## WORK REQUEST:
In the copy, include no pictures. Reproduce the rest of the entries exactly.

## DATASET RECORDS:
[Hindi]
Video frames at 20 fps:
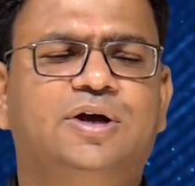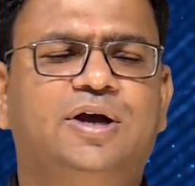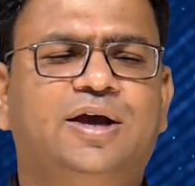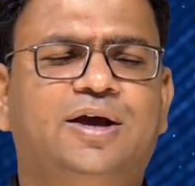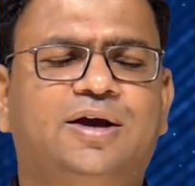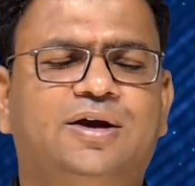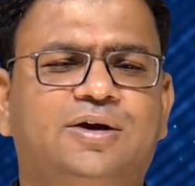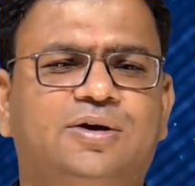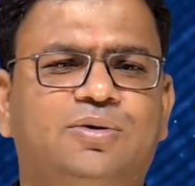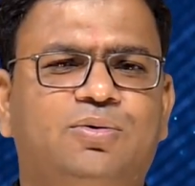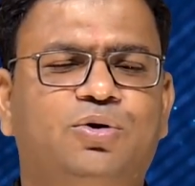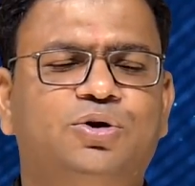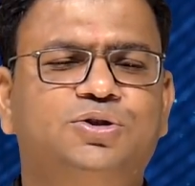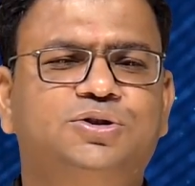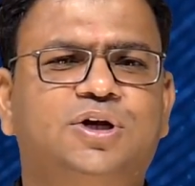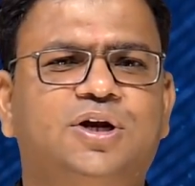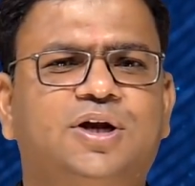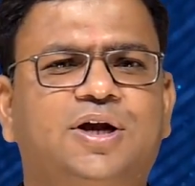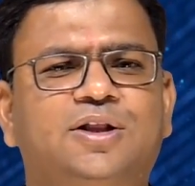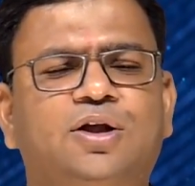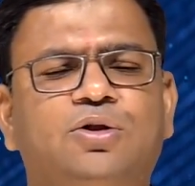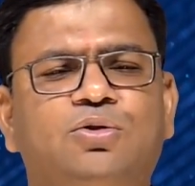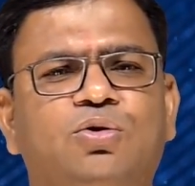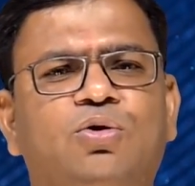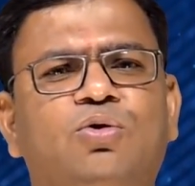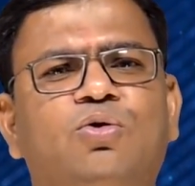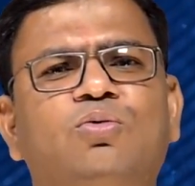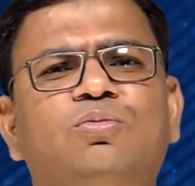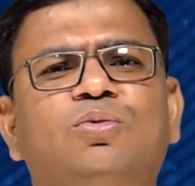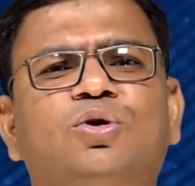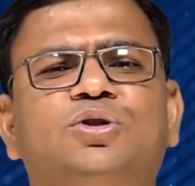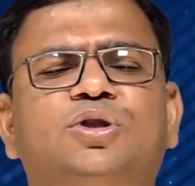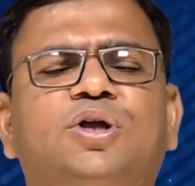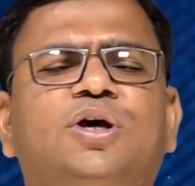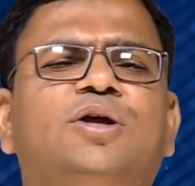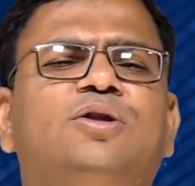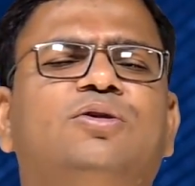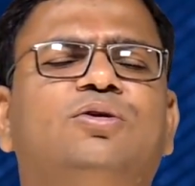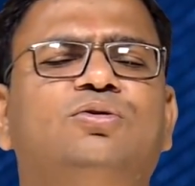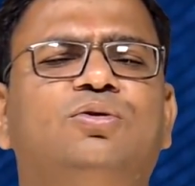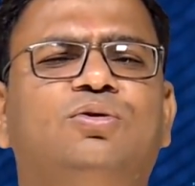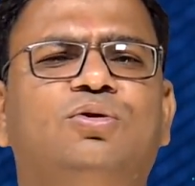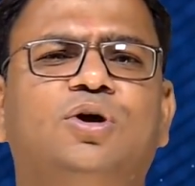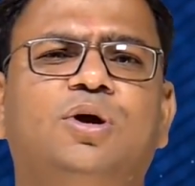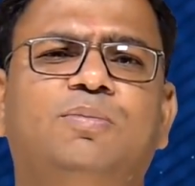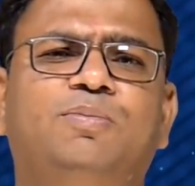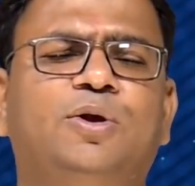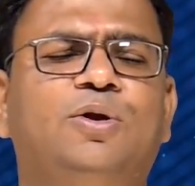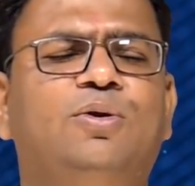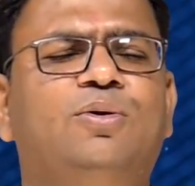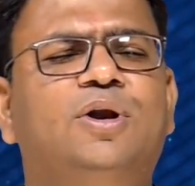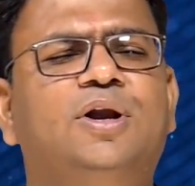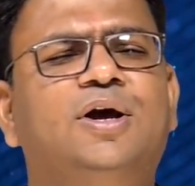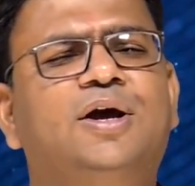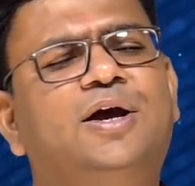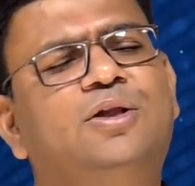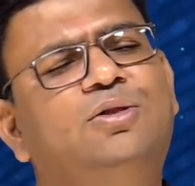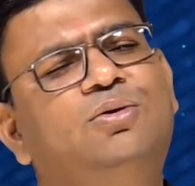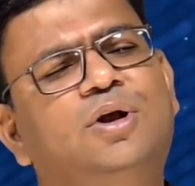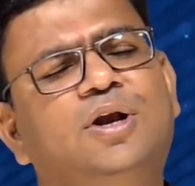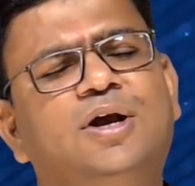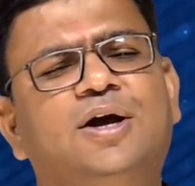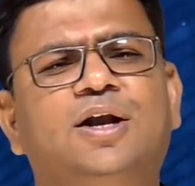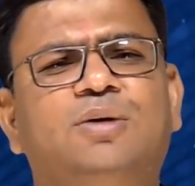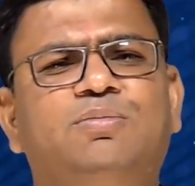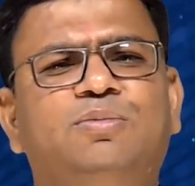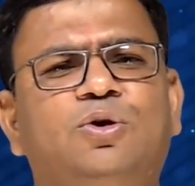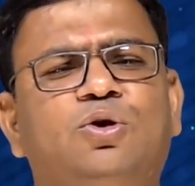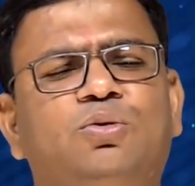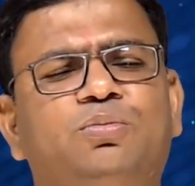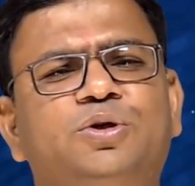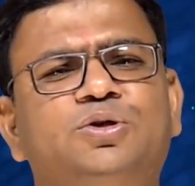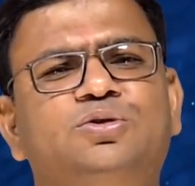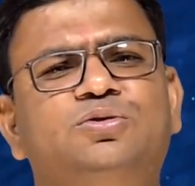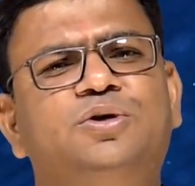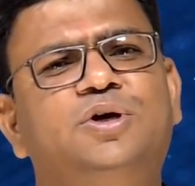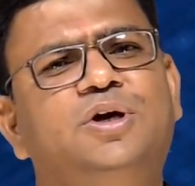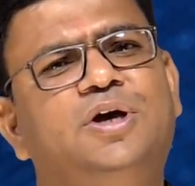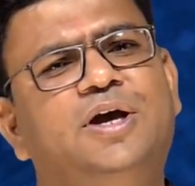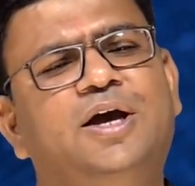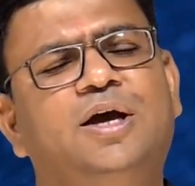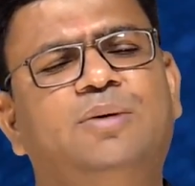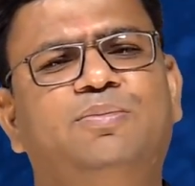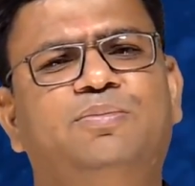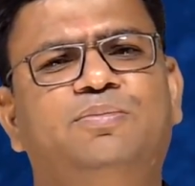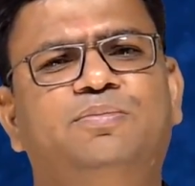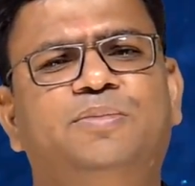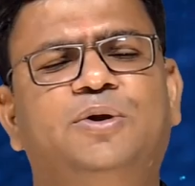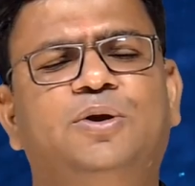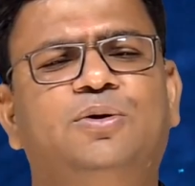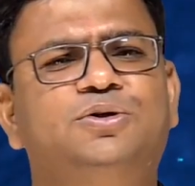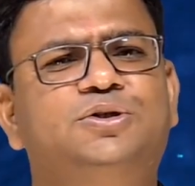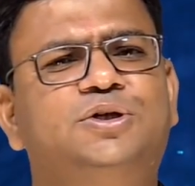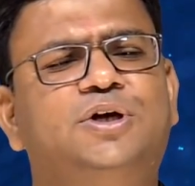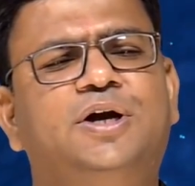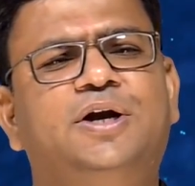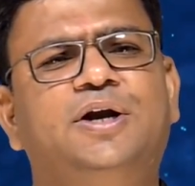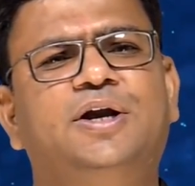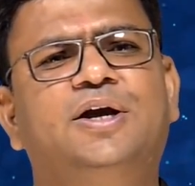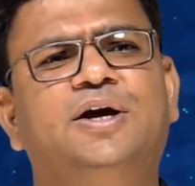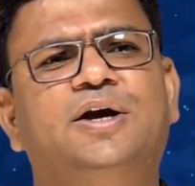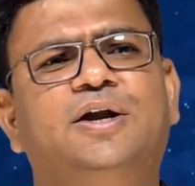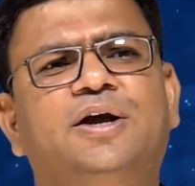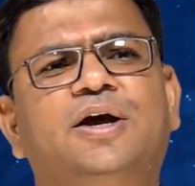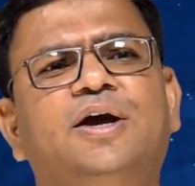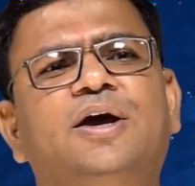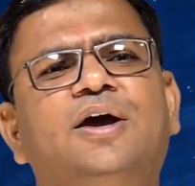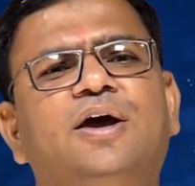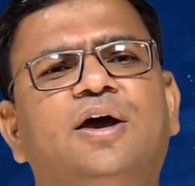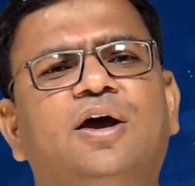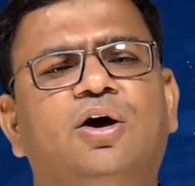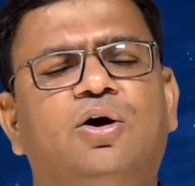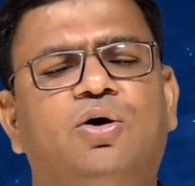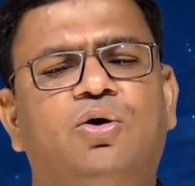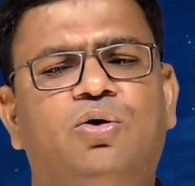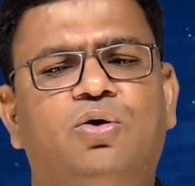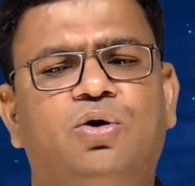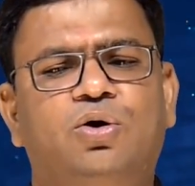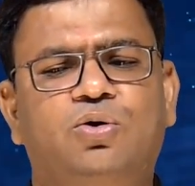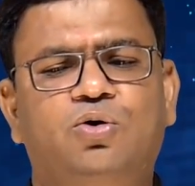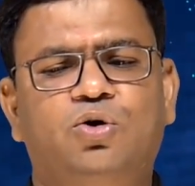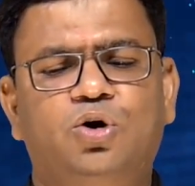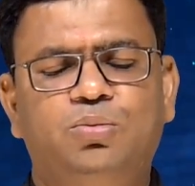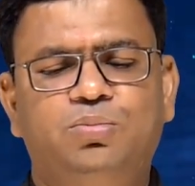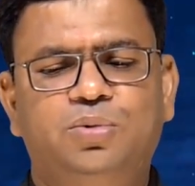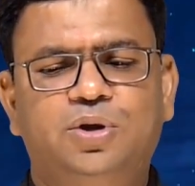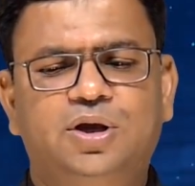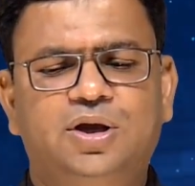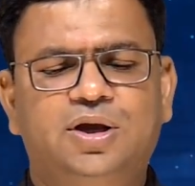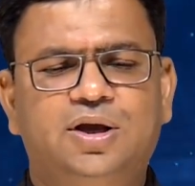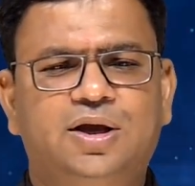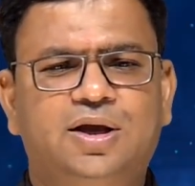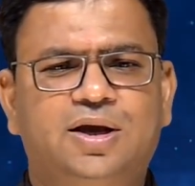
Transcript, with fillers: एक हॉस्टल के अंदर दो रूम होते हैं तो दोनों के पिलो अलग है तो अलग अलग पिलो पे सोए एक पिलो शेयर नहीं करें और कोई भी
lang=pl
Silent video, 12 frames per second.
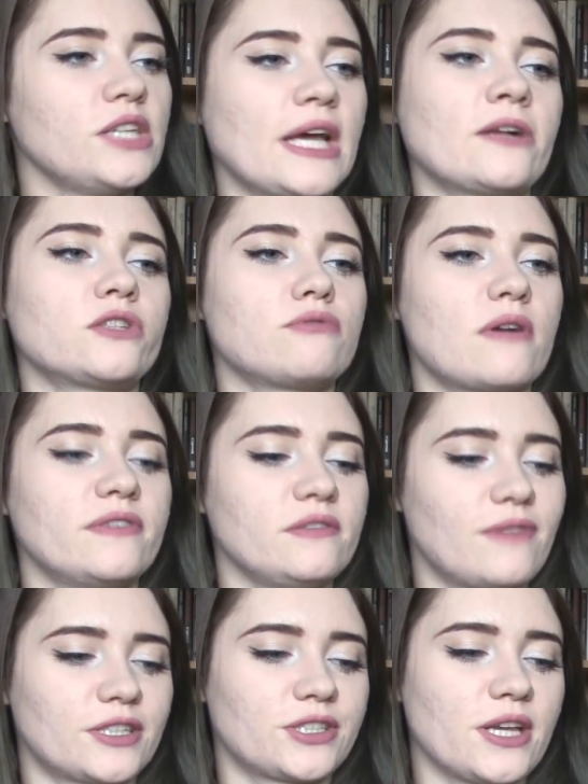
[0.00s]
Jarosław
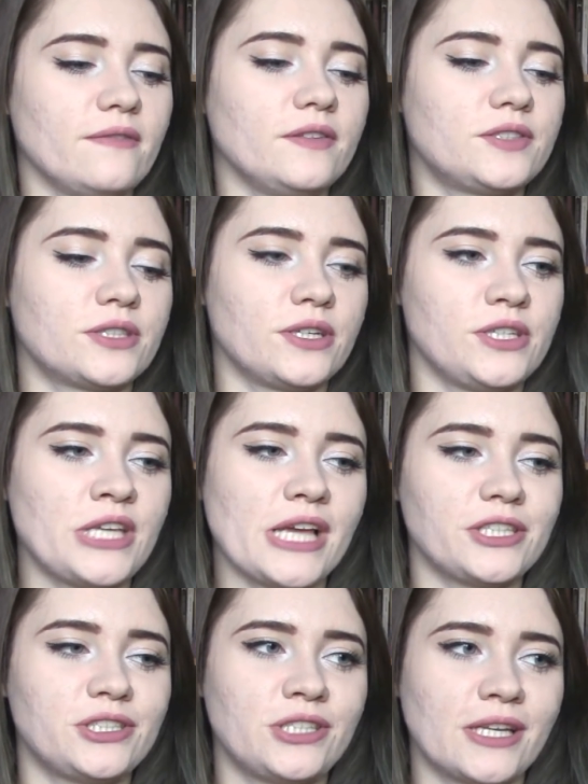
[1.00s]
Iwaszkiewicz,
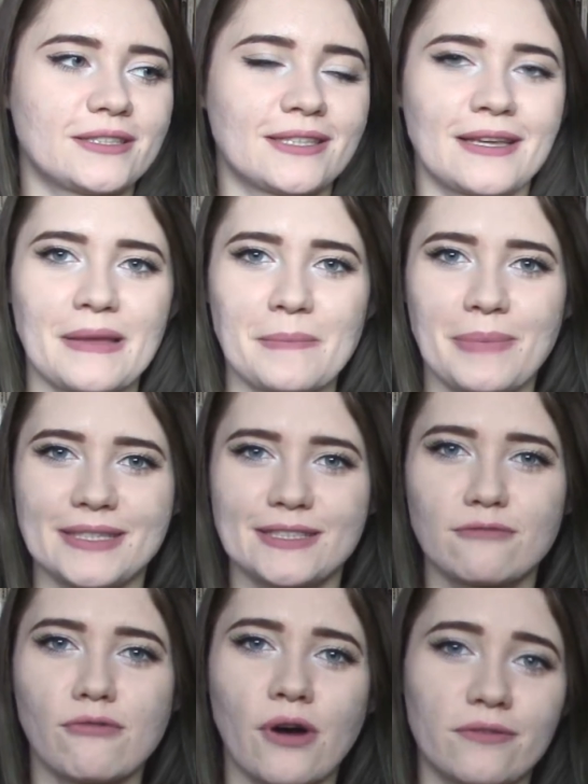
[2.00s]
jeździec
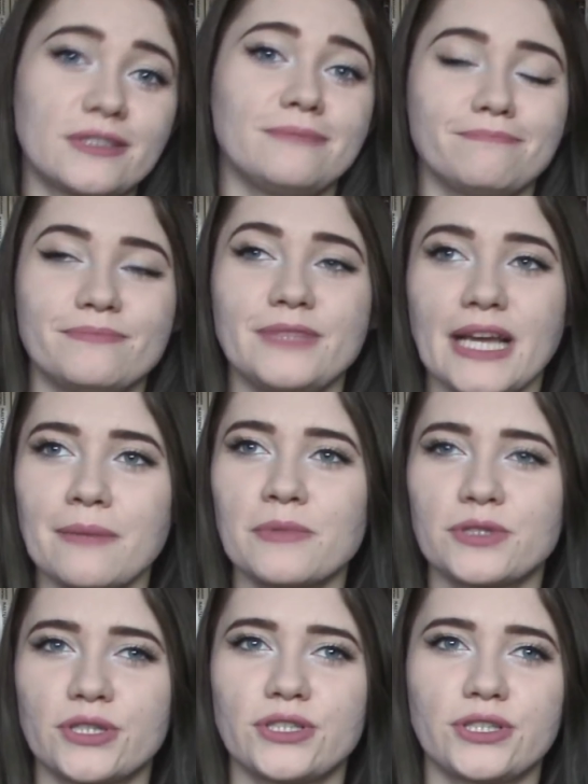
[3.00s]
bez głowy. Jak
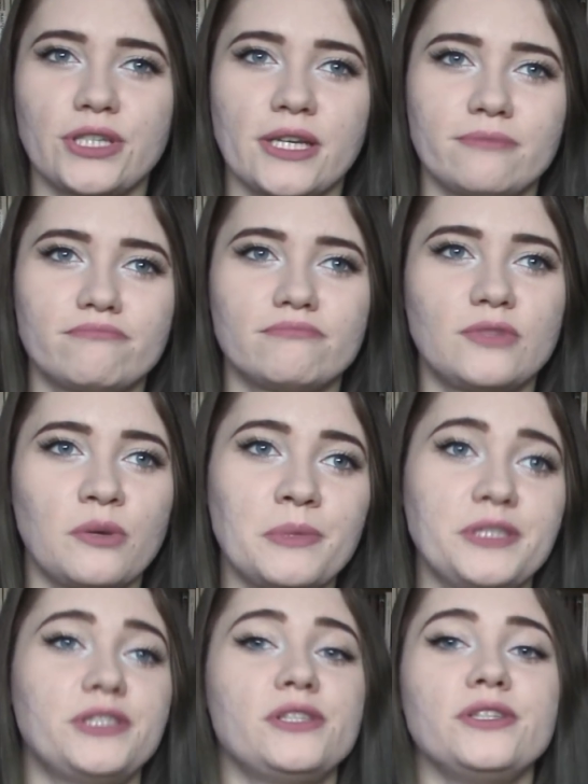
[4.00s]
możecie się
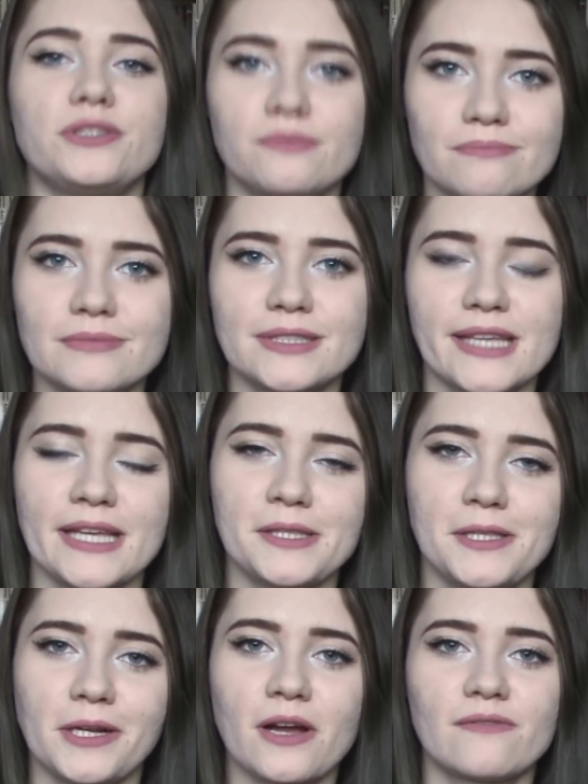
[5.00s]
domyślić,
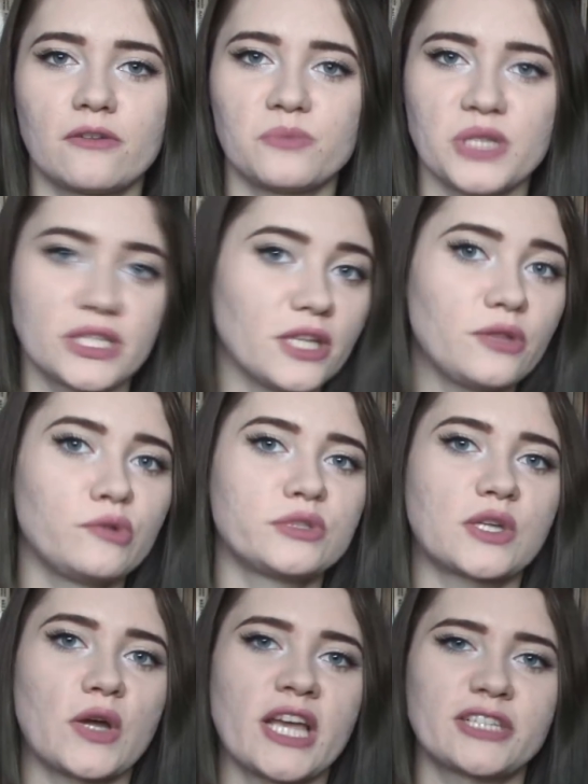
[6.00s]
zaintrygował mnie tytuł.
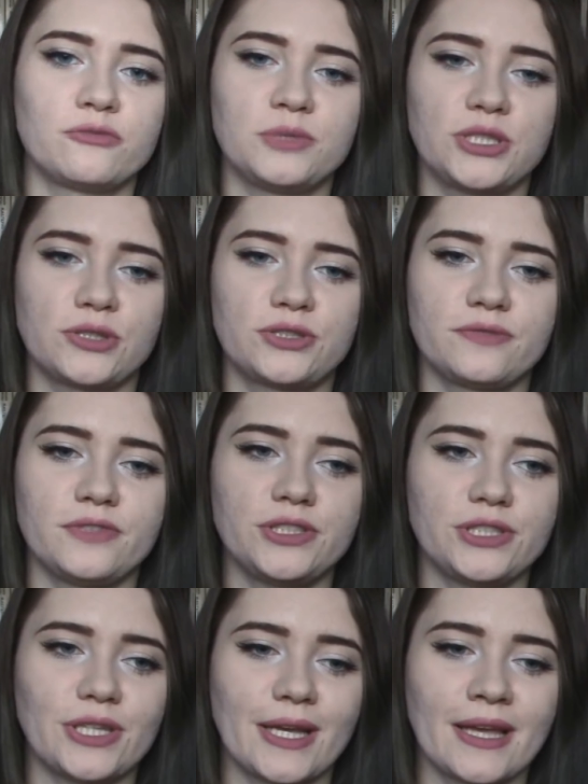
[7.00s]
Skojarzył mi się
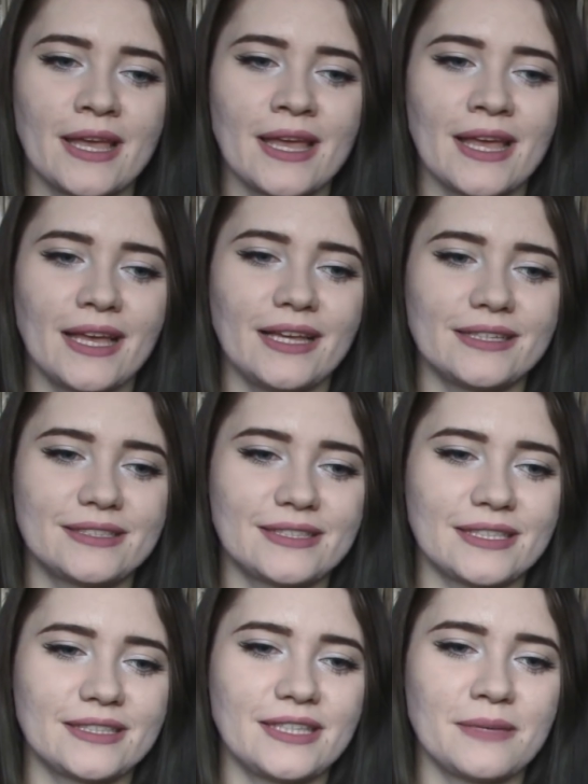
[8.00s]
oczywiście e,
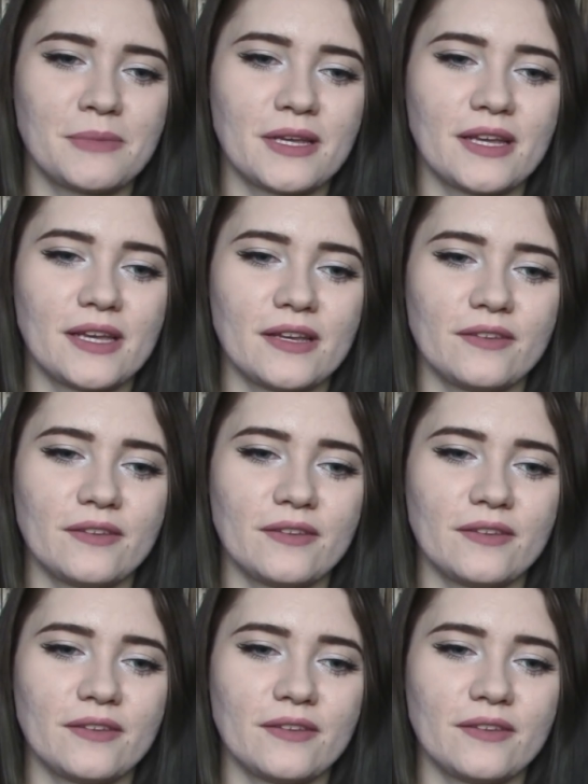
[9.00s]
z tym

## SOLVED EXERCISE:
[Hindi]
Video frames at 20 fps:
Transcript, with fillers: एक हॉस्टल के अंदर दो रूम होते हैं तो दोनों के पिलो अलग है तो अलग अलग पिलो पे सोए एक पिलो शेयर नहीं करें और कोई भी
lang=pl
Silent video, 12 frames per second.
[0.00s]
Jarosław
[1.00s]
Iwaszkiewicz,
[2.00s]
jeździec
[3.00s]
bez głowy. Jak
[4.00s]
możecie się
[5.00s]
domyślić,
[6.00s]
zaintrygował mnie tytuł.
[7.00s]
Skojarzył mi się
[8.00s]
oczywiście e,
[9.00s]
z tym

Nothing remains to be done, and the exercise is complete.